Accessing the service

The server exposes a REST interface using the HTTP(S) methods PUT, DELETE, POST and GET as appropriate. Detailed documentation for each call is generated from the server code and comments in that code and can be seen by following the link from https://repo.icatproject.org/site/ids/server/ to the specific IDS version your are using and then click on “RESTful interface”. It should be noted that the IDS does not follow pure REST principles with PUT, GET, POST etc calls to a resource as it did not prove practical to identify suitable resources. Rather, in place of the name of a resource the name of the call is used and consequently only one HTTP method is generally applicable.

IDS clients are provided in Java and Python (follow link from https://repo.icatproject.org/site/ids/client/ to the specific client version you are using and see the “IDS Client User Manual” which has pointers to the language specific documentation; the javadoc for the Java API and “pydoc ids” for the Python.

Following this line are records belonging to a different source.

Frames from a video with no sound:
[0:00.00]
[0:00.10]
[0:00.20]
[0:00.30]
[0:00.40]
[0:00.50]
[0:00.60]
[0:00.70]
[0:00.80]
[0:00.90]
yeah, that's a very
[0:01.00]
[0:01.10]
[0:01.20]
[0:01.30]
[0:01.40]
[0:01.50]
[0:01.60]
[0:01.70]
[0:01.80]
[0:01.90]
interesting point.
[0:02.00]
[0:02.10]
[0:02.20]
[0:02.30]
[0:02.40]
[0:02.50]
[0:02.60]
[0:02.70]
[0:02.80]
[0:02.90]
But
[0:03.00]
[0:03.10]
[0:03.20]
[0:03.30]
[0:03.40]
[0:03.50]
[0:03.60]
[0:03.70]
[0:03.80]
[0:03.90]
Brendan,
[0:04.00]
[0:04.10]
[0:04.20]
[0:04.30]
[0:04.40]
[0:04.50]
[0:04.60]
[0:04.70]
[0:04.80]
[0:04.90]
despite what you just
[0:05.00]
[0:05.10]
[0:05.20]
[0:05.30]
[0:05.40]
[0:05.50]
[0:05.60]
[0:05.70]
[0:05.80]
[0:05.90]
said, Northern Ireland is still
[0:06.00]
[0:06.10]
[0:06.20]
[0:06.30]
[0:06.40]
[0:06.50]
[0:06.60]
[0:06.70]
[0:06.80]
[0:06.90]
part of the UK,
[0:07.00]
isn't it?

In addition the Python ICAT client supports the IDS.

Calls

This is not a complete list of calls but just an overview to get started. The exact name depends on whether you are invoking the REST calls directly of are using one of the client APIs. The names listed here are the names of the resource in the REST call. Many calls accept lists of IDs of investigation, datasets and datafiles.

put – store a file

This operation needs an existing Dataset in ICAT to link it to. From a server perspective the data is streamed in the body of the message. Only one file may be stored with one call. After the call the data stream will have been stored as a file and will be catalogued as a Datafile.

get – get a file or files

This operation requires either lists of IDs of investigations, datasets and datafiles or a preparedId (from a prepareData call) which identifies lists of IDs of investigation, datasets and datafiles. If multiple files may be returned a zip file will be used to wrap the files. As soon as the server has checked that the data are all available streaming the result will start.

prepareData

This operation requires lists of IDs of investigations, datasets and datafiles and returns a preparedId. It may be used with one level storage though, as there is no preparatory work to be done, the only benefit is that the preparedId may be shared with other people to permit a “get” call to be made without having to login to ICAT and thereby make data available to those who would not normally have permission to read it.

getLink

This is a call to provide efficient access to a data file. It is only of use if the file system hosting main storage is accessible to the user.  It returns an absolute path which is hard link to the file which has a server defined lifetime. It is expected to be used from a program which calls getLink and then immediately opens the file. Even if the hard link is deleted by the server the file remains accessible because of the open file handle.  ACLs are set on the link to only allow read access to the  user specified in the getLink call. In the case of the Java API this is obtained by  looking up the system property “user.name” and the Python uses getuser() from the getpass package.